**Data for analysis:**
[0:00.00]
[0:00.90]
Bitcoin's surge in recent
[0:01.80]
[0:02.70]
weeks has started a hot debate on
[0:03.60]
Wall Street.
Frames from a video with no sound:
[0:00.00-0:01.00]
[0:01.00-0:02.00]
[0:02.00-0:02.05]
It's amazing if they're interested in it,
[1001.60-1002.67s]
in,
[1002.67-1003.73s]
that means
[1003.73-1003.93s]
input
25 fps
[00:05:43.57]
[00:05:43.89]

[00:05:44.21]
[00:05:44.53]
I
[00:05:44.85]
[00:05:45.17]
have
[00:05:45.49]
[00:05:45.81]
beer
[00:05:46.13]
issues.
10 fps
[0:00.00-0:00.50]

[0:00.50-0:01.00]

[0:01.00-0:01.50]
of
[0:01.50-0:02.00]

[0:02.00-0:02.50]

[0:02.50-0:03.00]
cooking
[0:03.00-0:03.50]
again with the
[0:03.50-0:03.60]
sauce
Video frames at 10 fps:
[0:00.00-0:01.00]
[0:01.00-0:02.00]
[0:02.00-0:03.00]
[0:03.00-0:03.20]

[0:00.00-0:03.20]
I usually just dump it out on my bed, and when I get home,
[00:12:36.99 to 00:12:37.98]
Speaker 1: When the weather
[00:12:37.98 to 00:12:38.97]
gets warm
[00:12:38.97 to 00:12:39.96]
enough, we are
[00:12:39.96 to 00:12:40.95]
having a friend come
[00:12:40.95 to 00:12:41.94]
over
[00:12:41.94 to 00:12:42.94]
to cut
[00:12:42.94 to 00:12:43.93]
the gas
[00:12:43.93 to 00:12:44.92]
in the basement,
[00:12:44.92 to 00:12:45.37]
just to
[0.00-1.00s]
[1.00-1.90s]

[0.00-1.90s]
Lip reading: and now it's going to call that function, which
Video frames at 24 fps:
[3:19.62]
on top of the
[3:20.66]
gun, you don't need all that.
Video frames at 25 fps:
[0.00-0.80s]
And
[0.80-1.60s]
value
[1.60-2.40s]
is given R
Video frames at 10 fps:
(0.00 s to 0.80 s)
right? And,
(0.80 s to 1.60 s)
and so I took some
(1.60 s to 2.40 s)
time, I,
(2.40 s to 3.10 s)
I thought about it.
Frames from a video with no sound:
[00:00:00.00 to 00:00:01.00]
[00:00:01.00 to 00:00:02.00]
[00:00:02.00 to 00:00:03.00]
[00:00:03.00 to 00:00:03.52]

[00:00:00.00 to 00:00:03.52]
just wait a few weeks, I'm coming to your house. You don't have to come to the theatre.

**Work required:**
Emit the full listing verbatim.

**Completed exercise:**
[0:00.00]
[0:00.90]
Bitcoin's surge in recent
[0:01.80]
[0:02.70]
weeks has started a hot debate on
[0:03.60]
Wall Street.
Frames from a video with no sound:
[0:00.00-0:01.00]
[0:01.00-0:02.00]
[0:02.00-0:02.05]
It's amazing if they're interested in it,
[1001.60-1002.67s]
in,
[1002.67-1003.73s]
that means
[1003.73-1003.93s]
input
25 fps
[00:05:43.57]
[00:05:43.89]

[00:05:44.21]
[00:05:44.53]
I
[00:05:44.85]
[00:05:45.17]
have
[00:05:45.49]
[00:05:45.81]
beer
[00:05:46.13]
issues.
10 fps
[0:00.00-0:00.50]

[0:00.50-0:01.00]

[0:01.00-0:01.50]
of
[0:01.50-0:02.00]

[0:02.00-0:02.50]

[0:02.50-0:03.00]
cooking
[0:03.00-0:03.50]
again with the
[0:03.50-0:03.60]
sauce
Video frames at 10 fps:
[0:00.00-0:01.00]
[0:01.00-0:02.00]
[0:02.00-0:03.00]
[0:03.00-0:03.20]

[0:00.00-0:03.20]
I usually just dump it out on my bed, and when I get home,
[00:12:36.99 to 00:12:37.98]
Speaker 1: When the weather
[00:12:37.98 to 00:12:38.97]
gets warm
[00:12:38.97 to 00:12:39.96]
enough, we are
[00:12:39.96 to 00:12:40.95]
having a friend come
[00:12:40.95 to 00:12:41.94]
over
[00:12:41.94 to 00:12:42.94]
to cut
[00:12:42.94 to 00:12:43.93]
the gas
[00:12:43.93 to 00:12:44.92]
in the basement,
[00:12:44.92 to 00:12:45.37]
just to
[0.00-1.00s]
[1.00-1.90s]

[0.00-1.90s]
Lip reading: and now it's going to call that function, which
Video frames at 24 fps:
[3:19.62]
on top of the
[3:20.66]
gun, you don't need all that.
Video frames at 25 fps:
[0.00-0.80s]
And
[0.80-1.60s]
value
[1.60-2.40s]
is given R
Video frames at 10 fps:
(0.00 s to 0.80 s)
right? And,
(0.80 s to 1.60 s)
and so I took some
(1.60 s to 2.40 s)
time, I,
(2.40 s to 3.10 s)
I thought about it.
Frames from a video with no sound:
[00:00:00.00 to 00:00:01.00]
[00:00:01.00 to 00:00:02.00]
[00:00:02.00 to 00:00:03.00]
[00:00:03.00 to 00:00:03.52]

[00:00:00.00 to 00:00:03.52]
just wait a few weeks, I'm coming to your house. You don't have to come to the theatre.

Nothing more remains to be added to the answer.